Consideration must also be given to the type of media that will be passing through the valve. For instance, corrosive or abrasive media may require the use of certain valve materials, such as carbon steel, stainless steel, or brass. Also, the properties of the fluid passing through the pipeline need to be considered to ensure that flow can occur uninterrupted. Solids, liquids, and gases all differ in viscosity, density, mass, and so on. The internal valve mechanism must allow these unique media to be accommodated.
Valve orientation is also essential for determining the right type of check valve for a given application. Some valves may not work as intended when installed for vertical flow situations. Furthermore, if the valve is deemed suitable for vertical flow, the direction (up or down) must be determined, as these conditions come with unique requirements.
Types of Check Valves
Although all check valves perform the same function, they differ in the way their internal mechanisms permit one-way flow. Each of these mechanisms lends itself to different situations; therefore, it is essential to understand the underlying mode of operation of these valves in order to determine their most suitable applications.

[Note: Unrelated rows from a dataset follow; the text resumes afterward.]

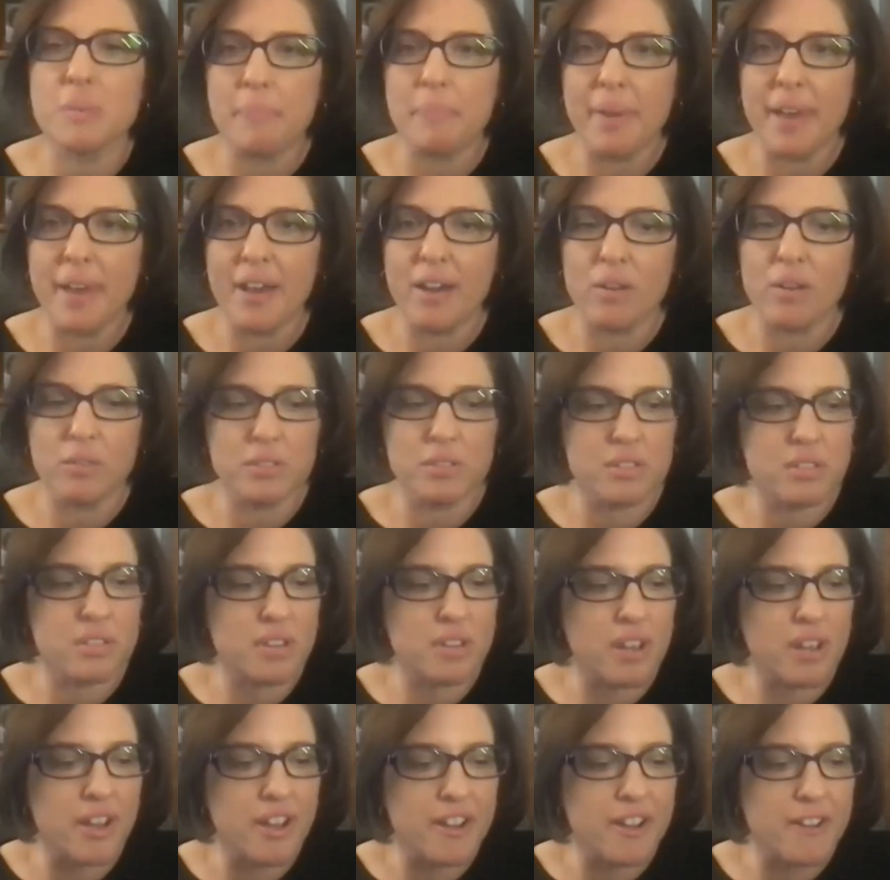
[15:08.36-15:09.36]
about
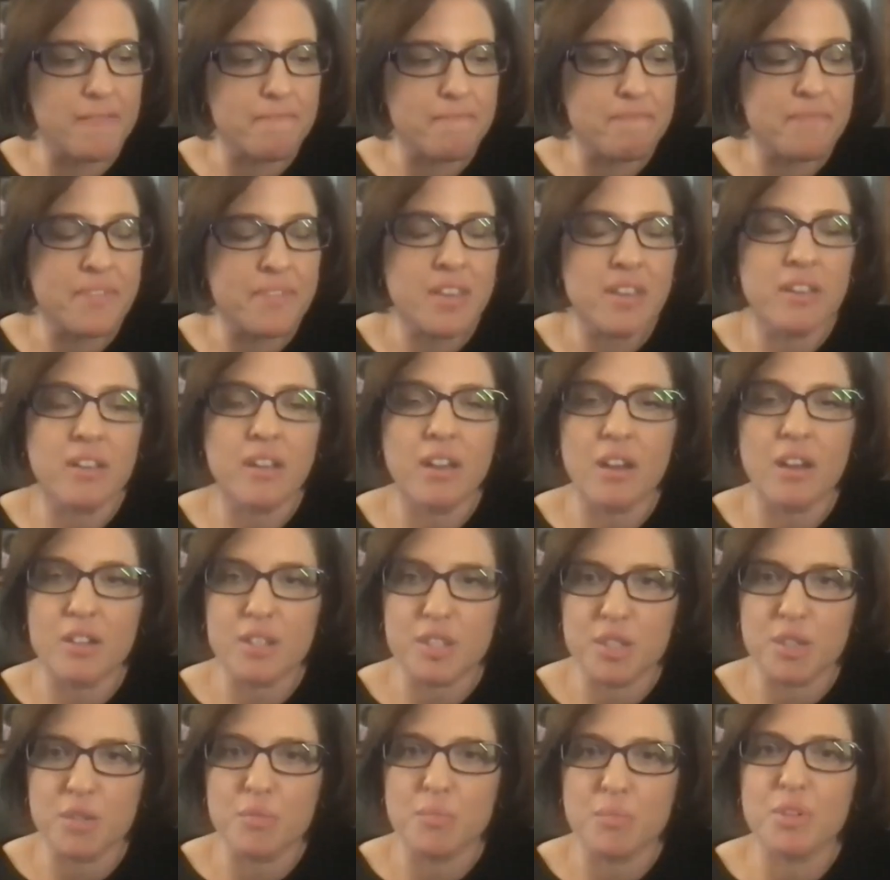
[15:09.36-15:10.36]

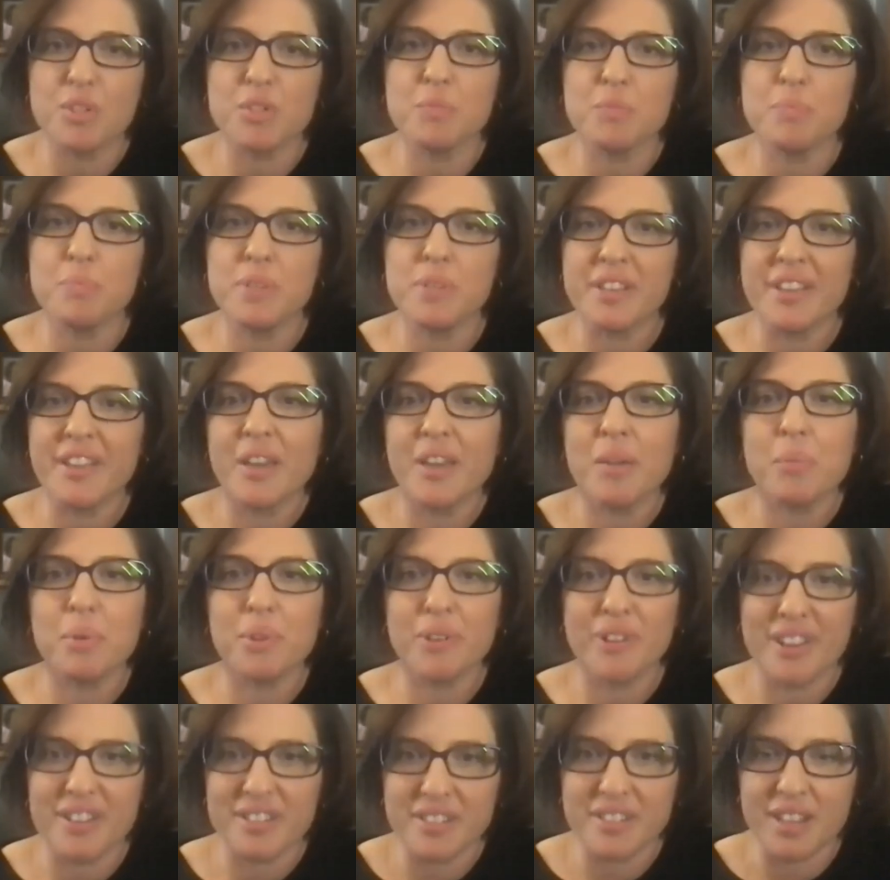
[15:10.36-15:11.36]
customers being able
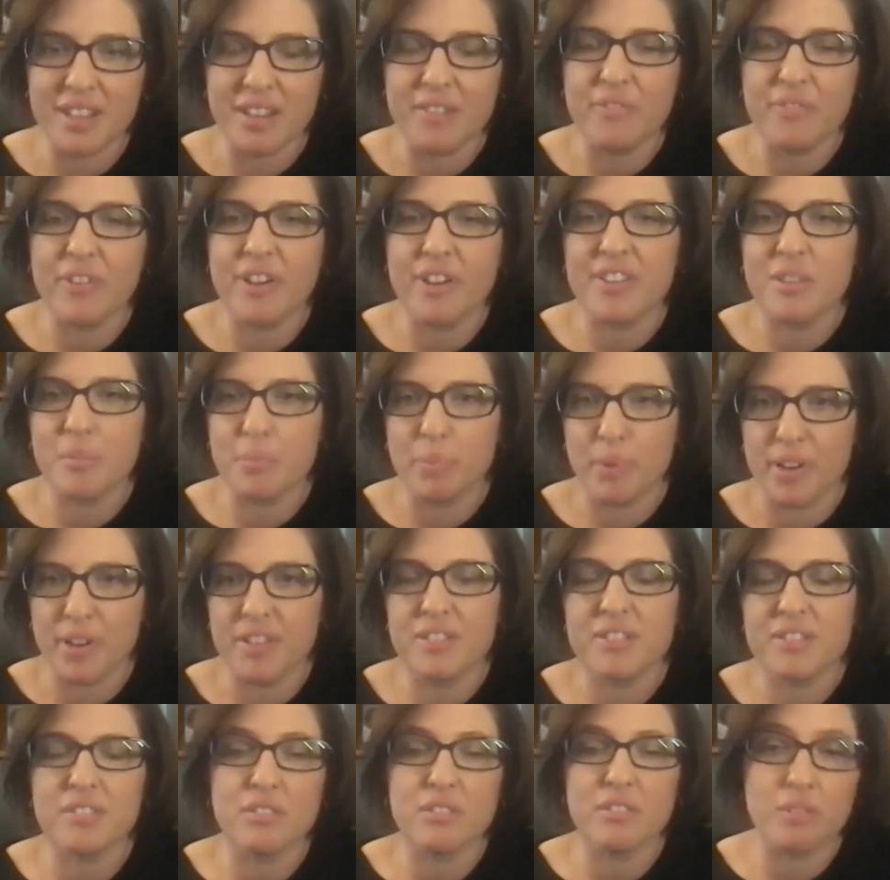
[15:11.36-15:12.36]
to identify the
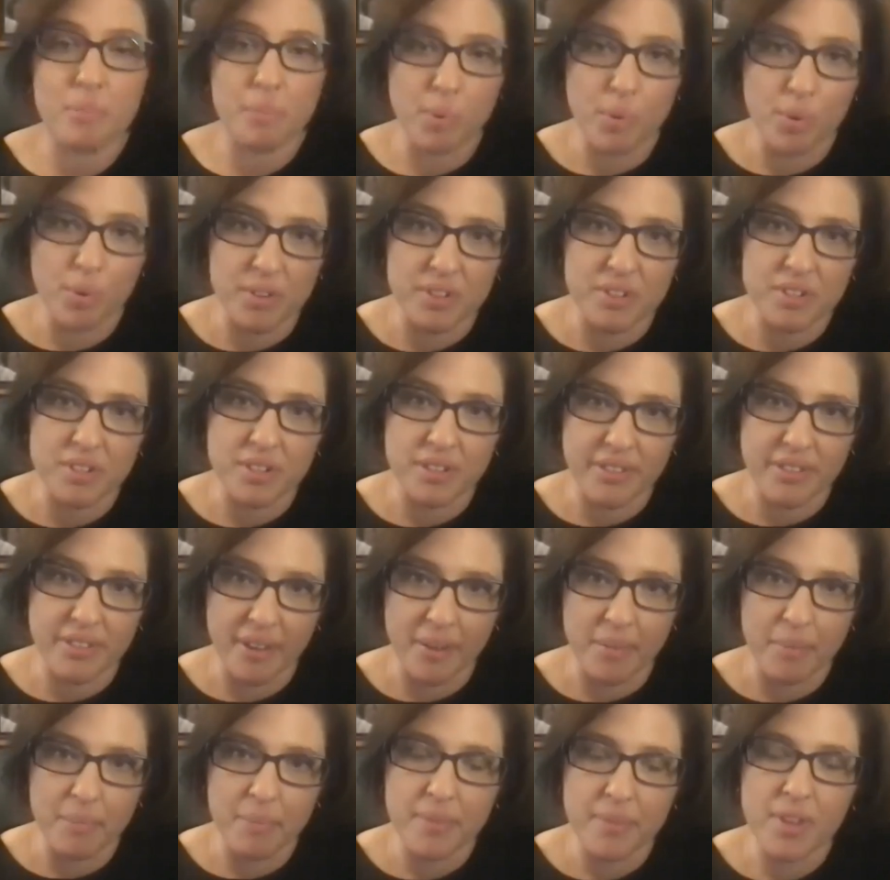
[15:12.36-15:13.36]
brands that are important to
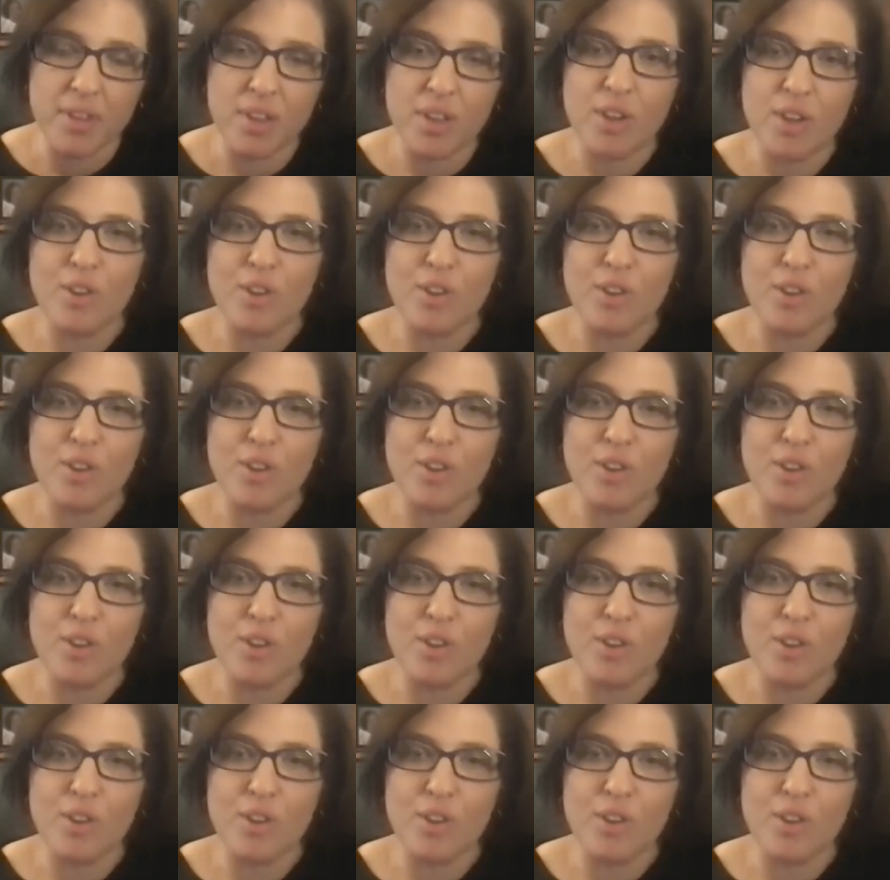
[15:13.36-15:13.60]
them,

Some of the most common check valves include:
- Ball — Ball check valves consist of a ball that is pressed by a spring onto a seat in the closed position. When flow is induced on the upstream side, the ball moves and the spring is compressed. When the flow is shut off, the ball is moved back into the seat to prevent reverse flow.

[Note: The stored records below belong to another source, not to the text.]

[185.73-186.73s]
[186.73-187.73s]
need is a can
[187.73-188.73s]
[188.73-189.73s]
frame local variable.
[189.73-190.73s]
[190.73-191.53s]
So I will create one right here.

- Dual plate (double door) — Dual plate check valves consist of two plates joined by a torsional spring in the middle. Fluid opens the check valves and builds up torsional stress in the spring. When the flow is stopped or reduced, the spring releases the energy to snap the valve shut.
- Spring-assisted inline, nozzle, or silent — Spring-assisted check valves are relatively new compared to other internal valve mechanisms. With this valve type, flow opens the valve by opposing the motion of an internal spring. When there is constant and sufficient flow, the valve remains fully opened, and the spring is held in compression. When the flow is removed, the spring releases the built-up potential energy to quickly snap the valve to the closed position. The valve is closed before the flow reverses, which reduces the possibility of water hammer.
- Piston or lift — In this type of check valve, fluid flow from upstream lifts a piston upward to open the valve and permit flow downstream. Once the pressure is removed, gravity pushes the piston back to its original closed position to prevent reverse flow.
- Swing checks — Swing check valves are the oldest and most common type of valves. Fluid flow swings open a disc that rotates on a hinge to open the valve. When flow is reduced, gravity and reverse flow move the valve back to the closed position.
The Importance of Proper Check Valve Selection and Upkeep
Different types of check valves — though all similar in concept — vary greatly in terms of internal valve mechanisms, opening pressures (related to CV), and construction materials. These valves’ internal devices are also sensitive to debris, flow velocities, and pressure spikes. Therefore, appropriate valve selection and proper routine inspection are key for preventing premature check valve failure in any type of application.